The real risks to India's fiscal position emanates from the external sector, that is, commodity price shocks and surge in liquidity, which could complicate monetary management. Berry argued that there is an urgent need to outline a 'fiscal exit' strategy. This should be done sometime between the Thirteenth Finance Commission and the mid-term review of the Planning Commission.
Economists might be justified in their criticism of what they call government's fiscal profligacy. But it should be noted that due to the exigency of enhanced public spending to counter the impact of the global recession, the budget had little room for fiscal consolidation. Finance Minister Pranab Mukherjee had to walk a tightrope between increasing public expenditure and managing fiscal situation. As a result, the budget is a trade-off between fiscal deficit and economic growth.
The budget was not prepared with an eye to please the financial markets. Rather, it was meant to keep the economy on the long-term growth trajectory while pre-empting the possibility of massive job losses in the medium term. To that extent, the finance minister seems to have hit the nail's head.
In any case, India is not the only country to use fiscal stimulus to boost domestic demand in the aftermath of the global economic recession. Countries across the globe have done the same thing. This Keynesian theory had lost its sheen in the days of economic stability. But, when the financial crisis struck in September 2008, the world suddenly woke up to its usefulness.
Indian has maintained a positive growth even as major economies like the US, the European Union and Japan contracted in the wake of the global economic recession. Since the global economy was still in the grip of recession, the first budget by the Congress-led United Progressive Alliance (UPA) government in its second term was expected to continue the policy of fiscal stimulus. This is because public spending is expected to remain the key driver of economic growth in the current fiscal year.
The high fiscal deficit aside, the government has articulated bold taxation reform measures like introduction of the Good and Services Tax (GST) by April, 2010. It has also abolished Fringe Benefit Tax (FBT) and Commodities Transaction Tax (CTT). The budget also shows resolve to rationalise fuel and fertiliser subsidy, which threw the government's fiscal calculations off balance in the financial year 2008-09. For example, the government has proposed to move from cost-based pricing to nutrient-based pricing for the fertiliser subsidy. It has also mooted to provide fertiliser subsidy to farmers directly instead of routing the same through manufacturers and traders. The budget also proposes setting up an expert group to suggest modalities for decontrol of petroleum product pricing.
If the financial markets thumbed down the budget despite all these reform measures, it was not the fault of the finance minister.
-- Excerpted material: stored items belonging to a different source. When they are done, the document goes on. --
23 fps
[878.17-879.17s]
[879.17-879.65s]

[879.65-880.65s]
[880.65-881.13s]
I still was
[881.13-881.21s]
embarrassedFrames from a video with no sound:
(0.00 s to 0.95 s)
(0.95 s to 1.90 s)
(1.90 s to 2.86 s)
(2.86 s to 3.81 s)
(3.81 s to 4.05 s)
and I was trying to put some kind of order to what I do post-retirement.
In his budget speech, the finance minister had clearly said that budget was not the only instrument to address economic issues. Sadly, the stock markets failed to interpret the finance minister's budget speech properly.
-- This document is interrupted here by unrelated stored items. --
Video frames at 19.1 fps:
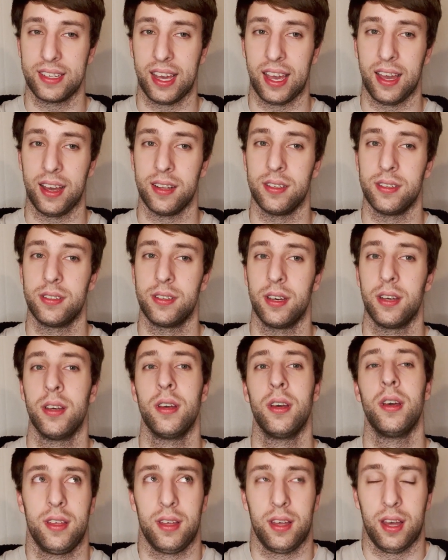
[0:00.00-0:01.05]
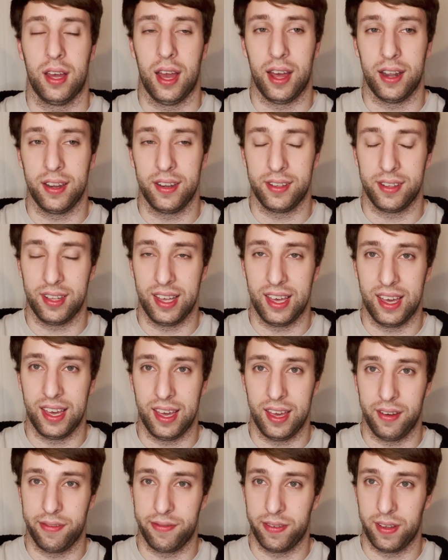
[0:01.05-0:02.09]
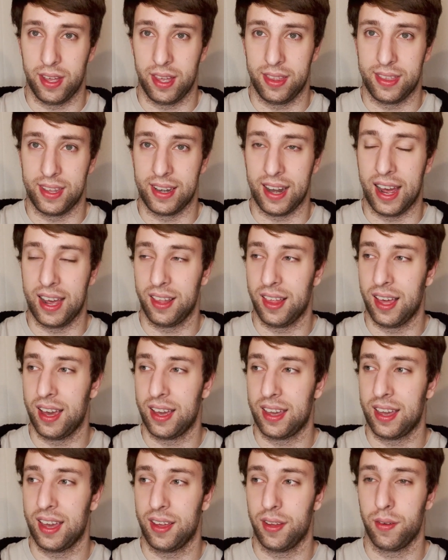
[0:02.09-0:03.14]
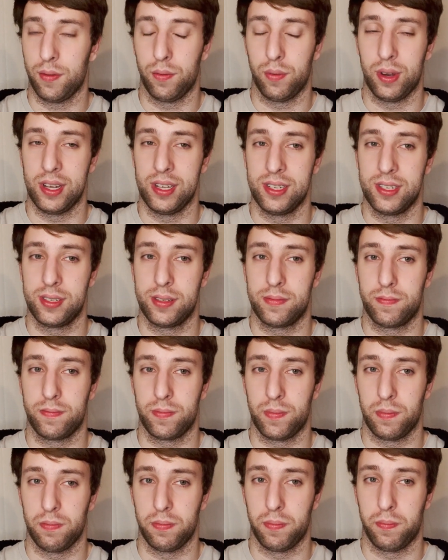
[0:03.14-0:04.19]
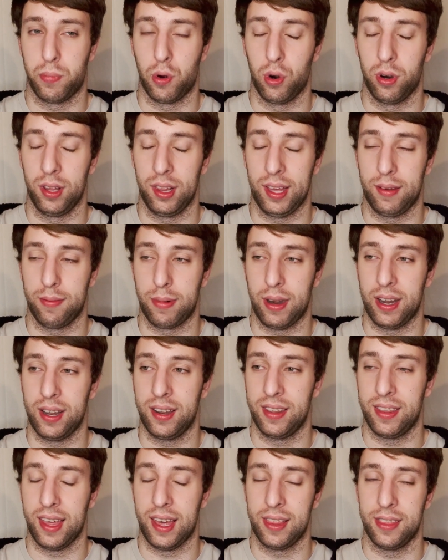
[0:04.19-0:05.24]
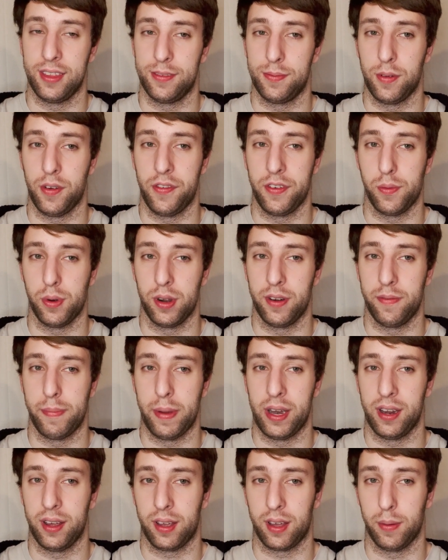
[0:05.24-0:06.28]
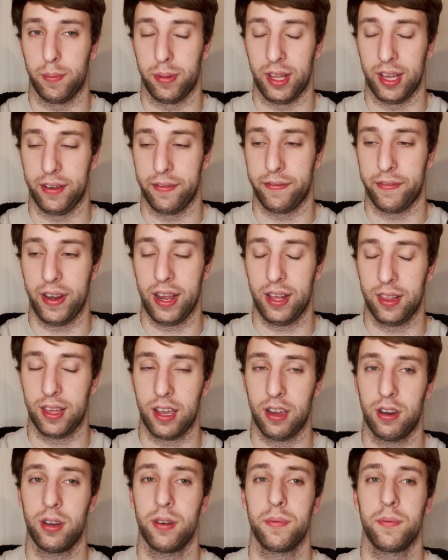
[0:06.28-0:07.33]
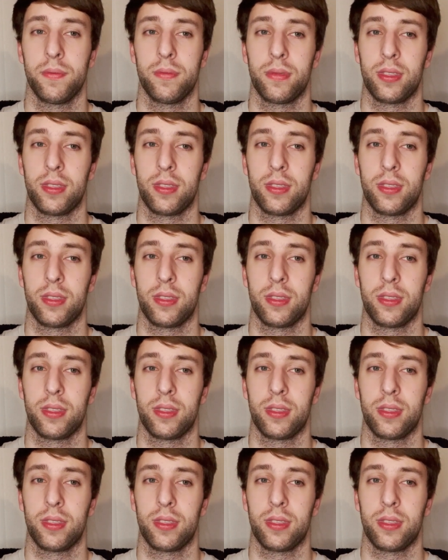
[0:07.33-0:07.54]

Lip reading: And honestly, if the dialogue was poorly written, then this movie would have been a complete failure.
Following the resounding victory of the UPA in the general elections, industry went into a state of exuberance. With the Left out of the picture, industry started betting big on the government kick-starting big-ticket reforms like disinvestment of its stakes in profit-making Central public sector enterprises and hike in foreign direct investment (FDI) ceiling for the insurance sector and pension funds. This saw a significant rise in Sensex in the run-up to the budget presentation.
But the industry felt badly let down when it turned out that the reform agenda articulated in the budget was a far cry from the hopes raised in the Economic Survey. Apparently, the bears at the stock markets better understood the nuances of Mukherjee's budget speech than the bulls.